When the line with "[00:11:50.44 to 00:11:51.44]" turns up below, begin repeating exactly, and carry on through the line with "[00:11:57.44 to 00:11:58.44]"; no pictures go into the copy.

Recorded data:
# # # # #
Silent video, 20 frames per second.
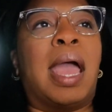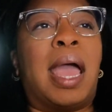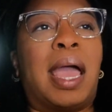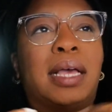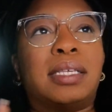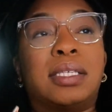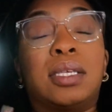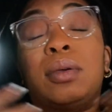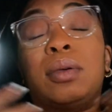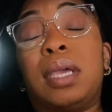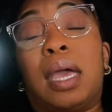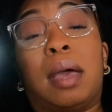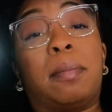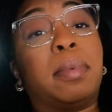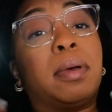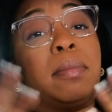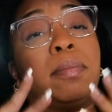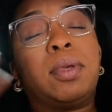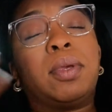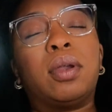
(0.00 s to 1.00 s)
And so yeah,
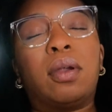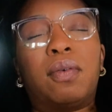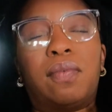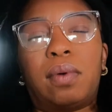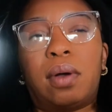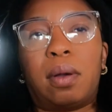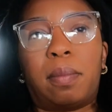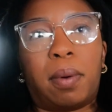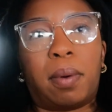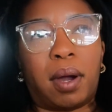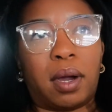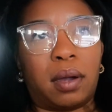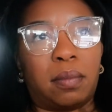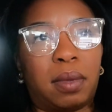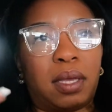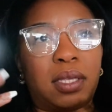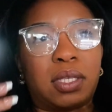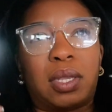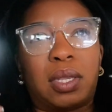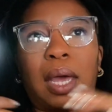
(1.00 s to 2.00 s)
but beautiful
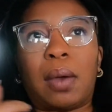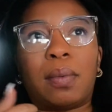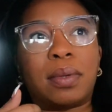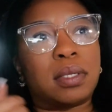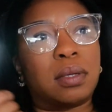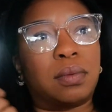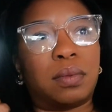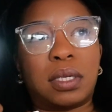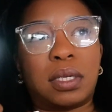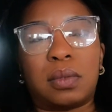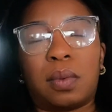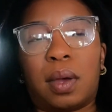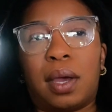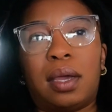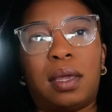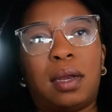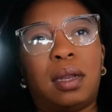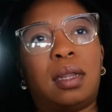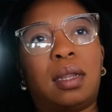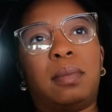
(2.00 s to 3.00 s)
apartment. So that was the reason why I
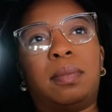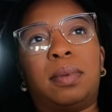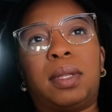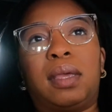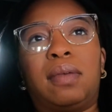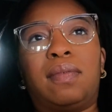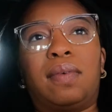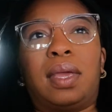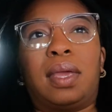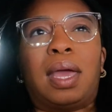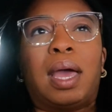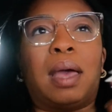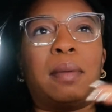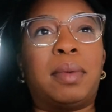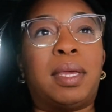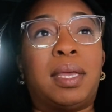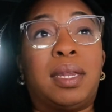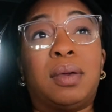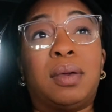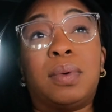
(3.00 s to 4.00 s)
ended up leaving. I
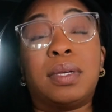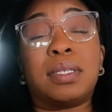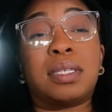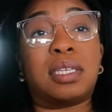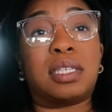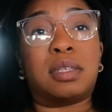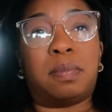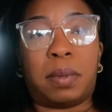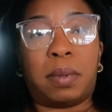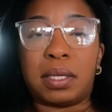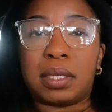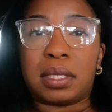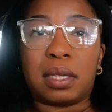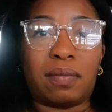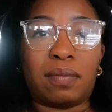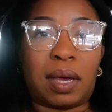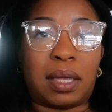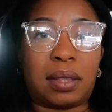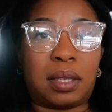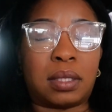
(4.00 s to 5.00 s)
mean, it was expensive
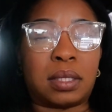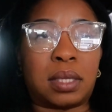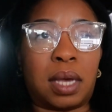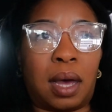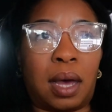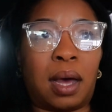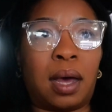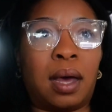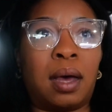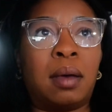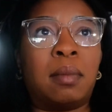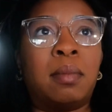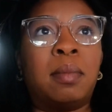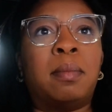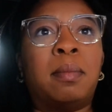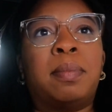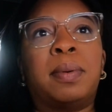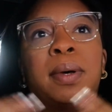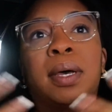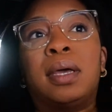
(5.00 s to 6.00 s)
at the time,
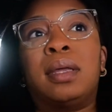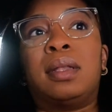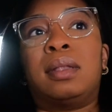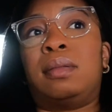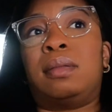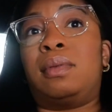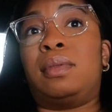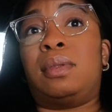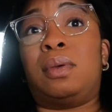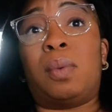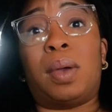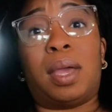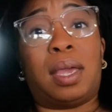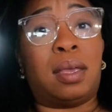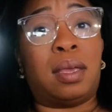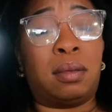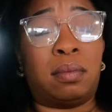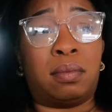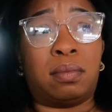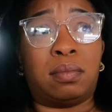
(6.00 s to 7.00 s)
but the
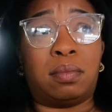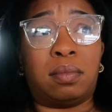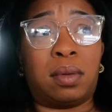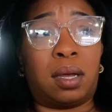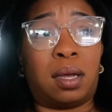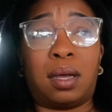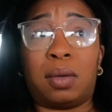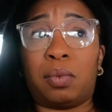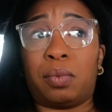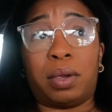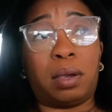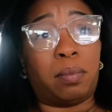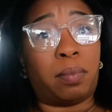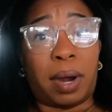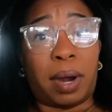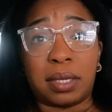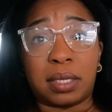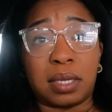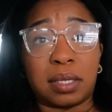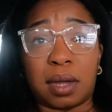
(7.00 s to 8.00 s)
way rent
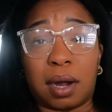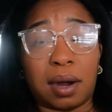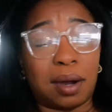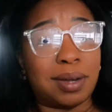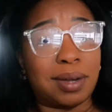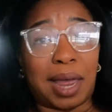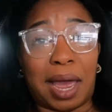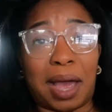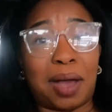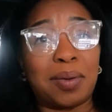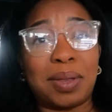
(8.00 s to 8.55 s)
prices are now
# # # # #
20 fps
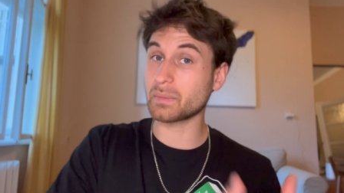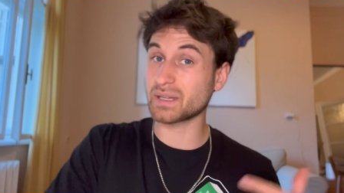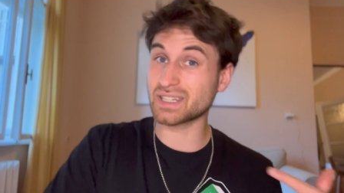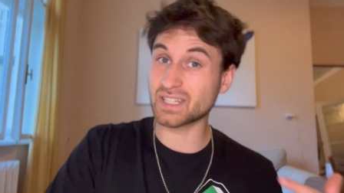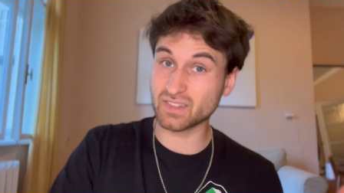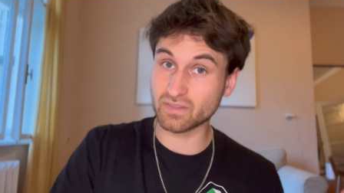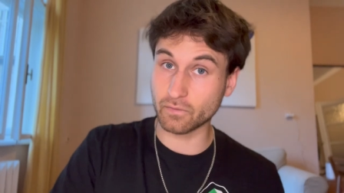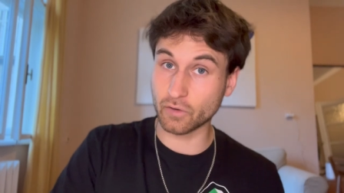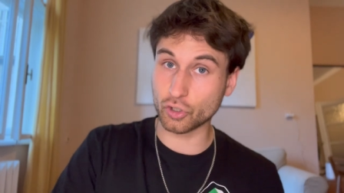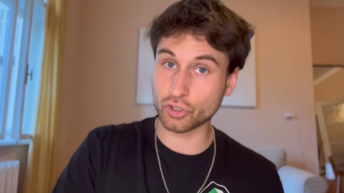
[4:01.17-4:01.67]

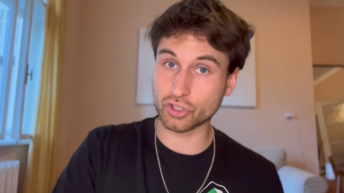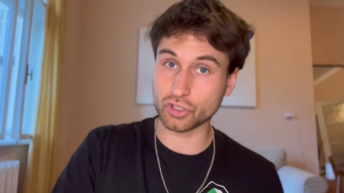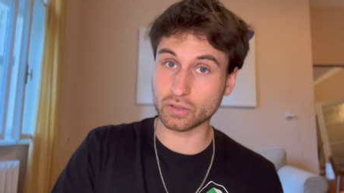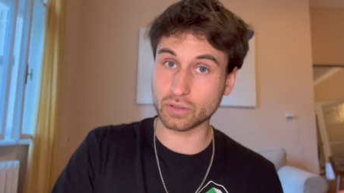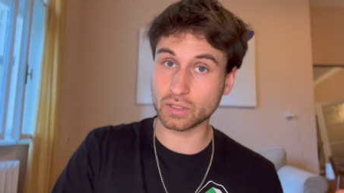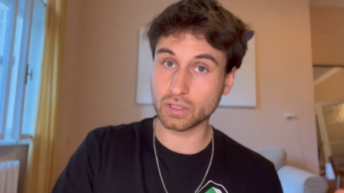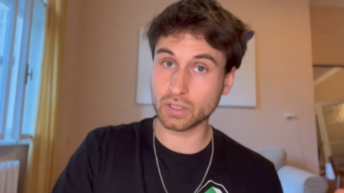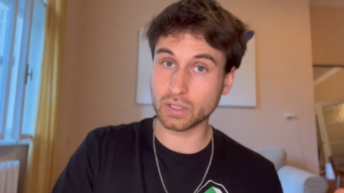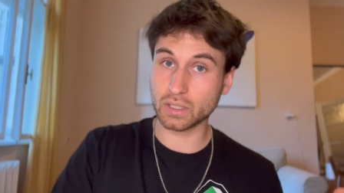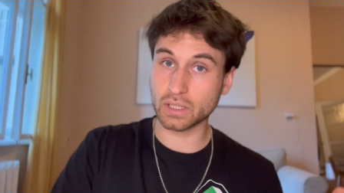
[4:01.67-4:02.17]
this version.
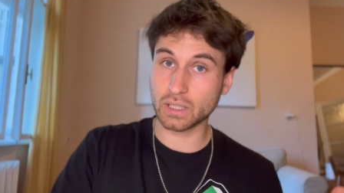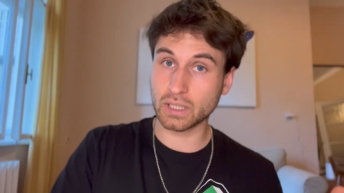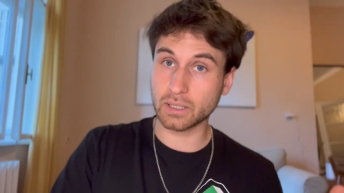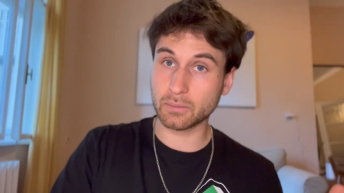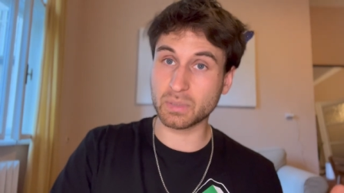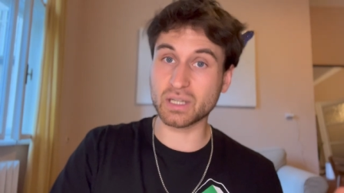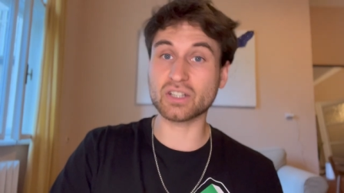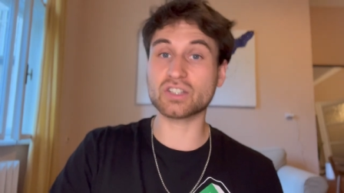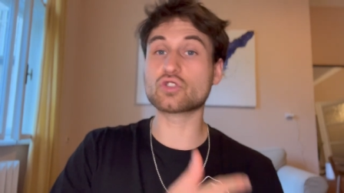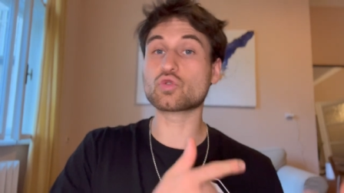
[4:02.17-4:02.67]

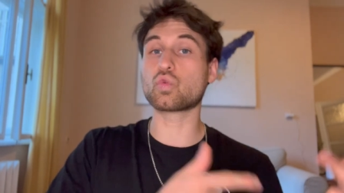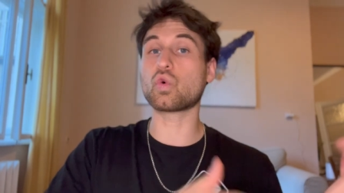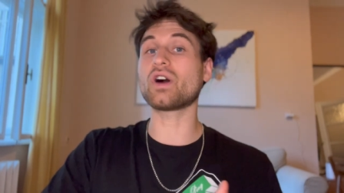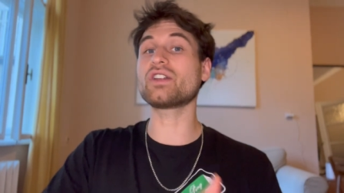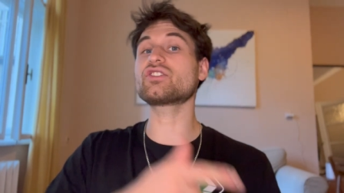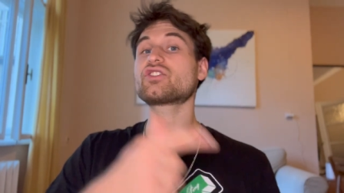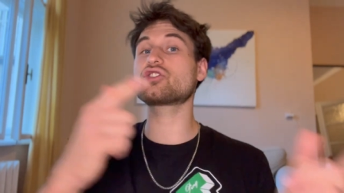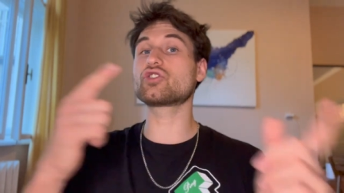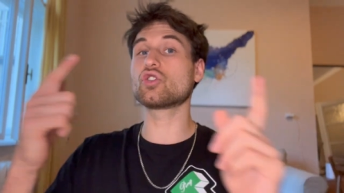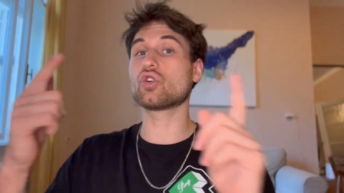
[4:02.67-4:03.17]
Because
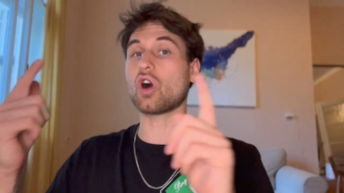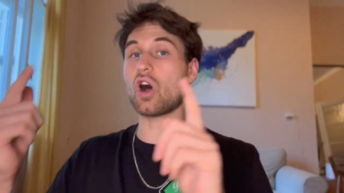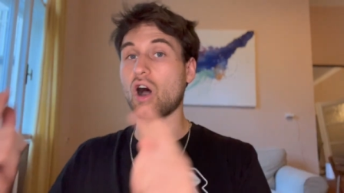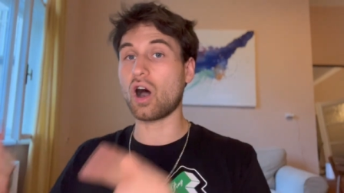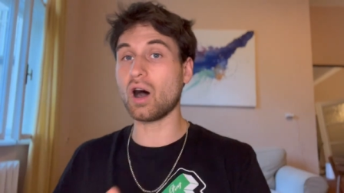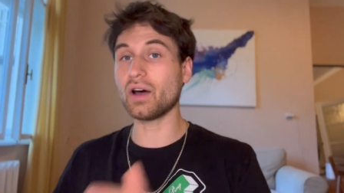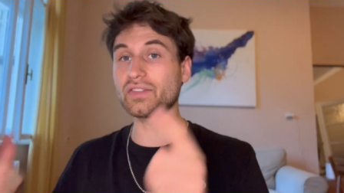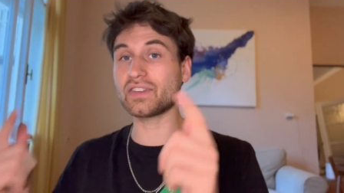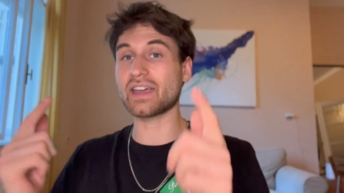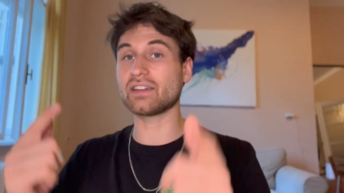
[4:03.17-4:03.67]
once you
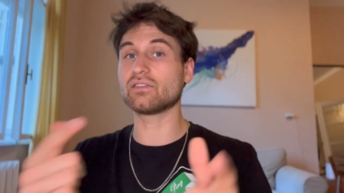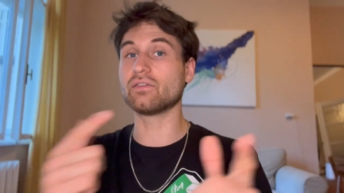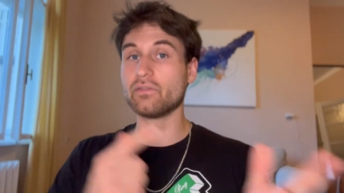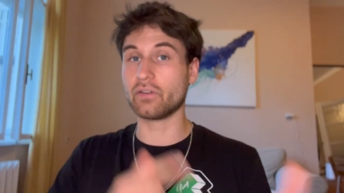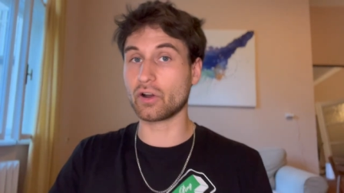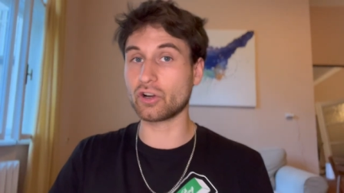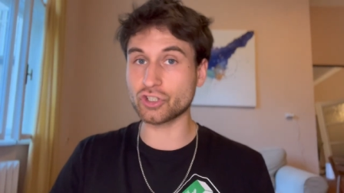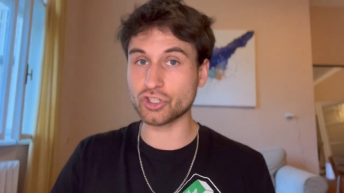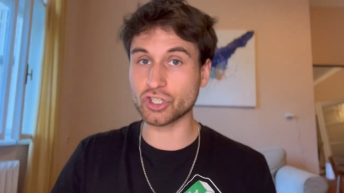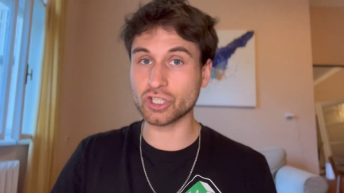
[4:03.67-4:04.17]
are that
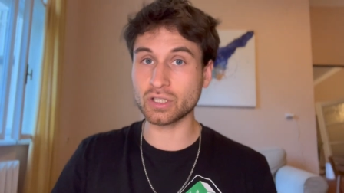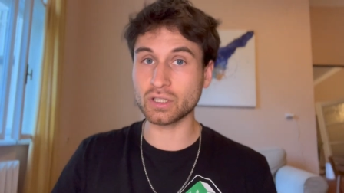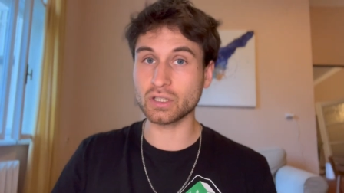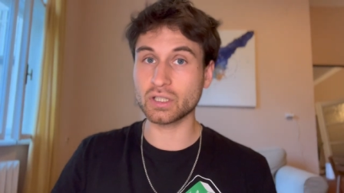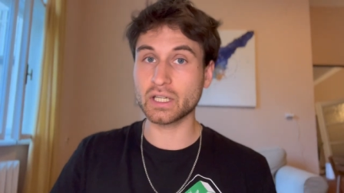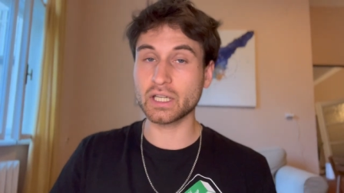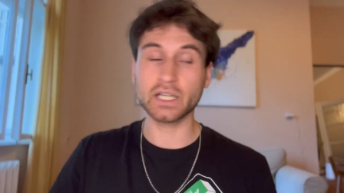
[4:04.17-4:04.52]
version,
# # # # #
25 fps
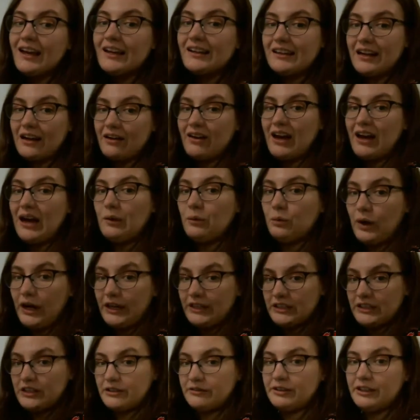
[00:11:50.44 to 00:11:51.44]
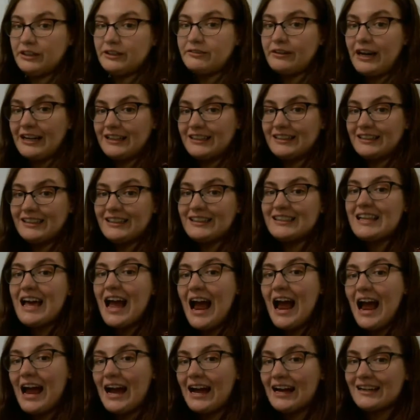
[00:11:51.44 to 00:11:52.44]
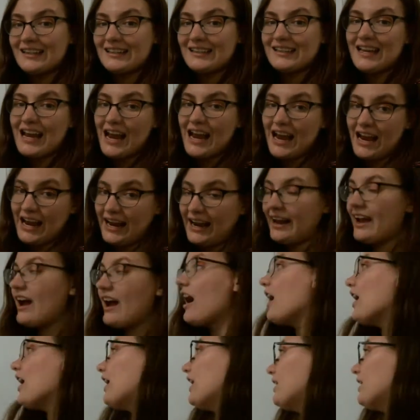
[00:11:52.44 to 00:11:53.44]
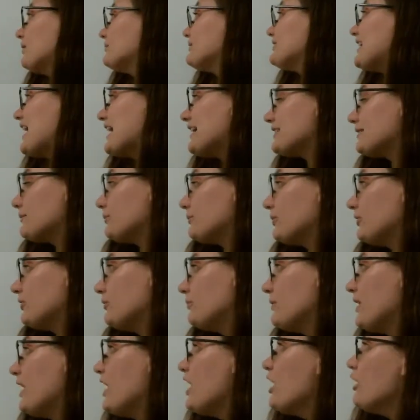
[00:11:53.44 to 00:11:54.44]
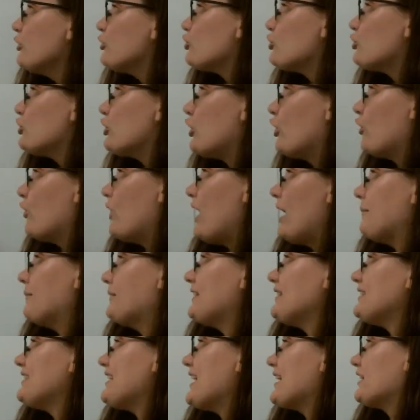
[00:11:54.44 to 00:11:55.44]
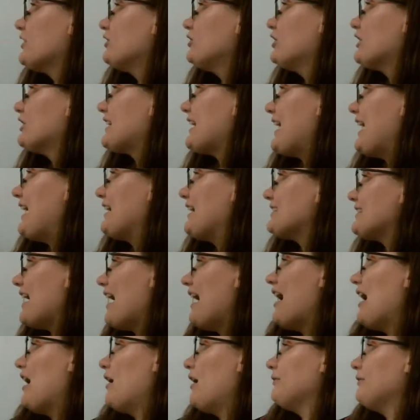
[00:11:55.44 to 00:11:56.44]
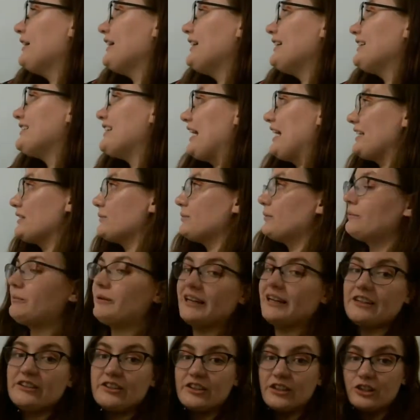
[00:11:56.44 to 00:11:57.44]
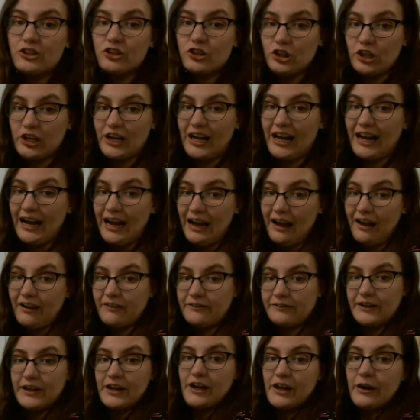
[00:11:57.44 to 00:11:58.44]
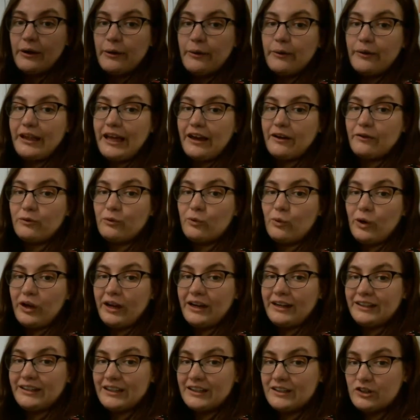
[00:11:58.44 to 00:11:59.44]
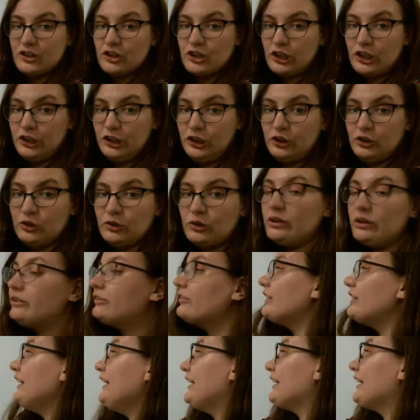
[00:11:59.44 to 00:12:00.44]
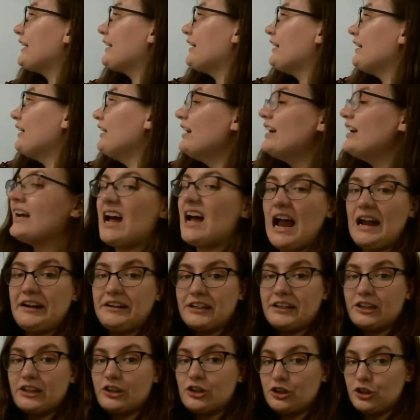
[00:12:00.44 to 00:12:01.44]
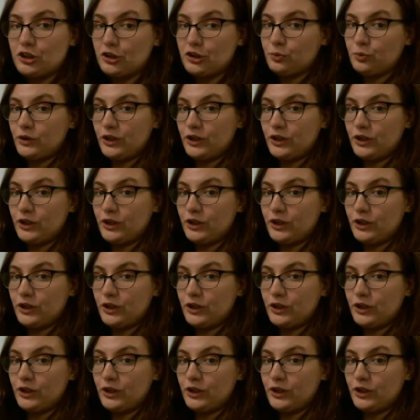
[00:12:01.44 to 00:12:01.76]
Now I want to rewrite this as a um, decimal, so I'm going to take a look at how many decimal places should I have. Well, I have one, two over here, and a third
# # # # #
Answer below:
[00:11:50.44 to 00:11:51.44]
[00:11:51.44 to 00:11:52.44]
[00:11:52.44 to 00:11:53.44]
[00:11:53.44 to 00:11:54.44]
[00:11:54.44 to 00:11:55.44]
[00:11:55.44 to 00:11:56.44]
[00:11:56.44 to 00:11:57.44]
[00:11:57.44 to 00:11:58.44]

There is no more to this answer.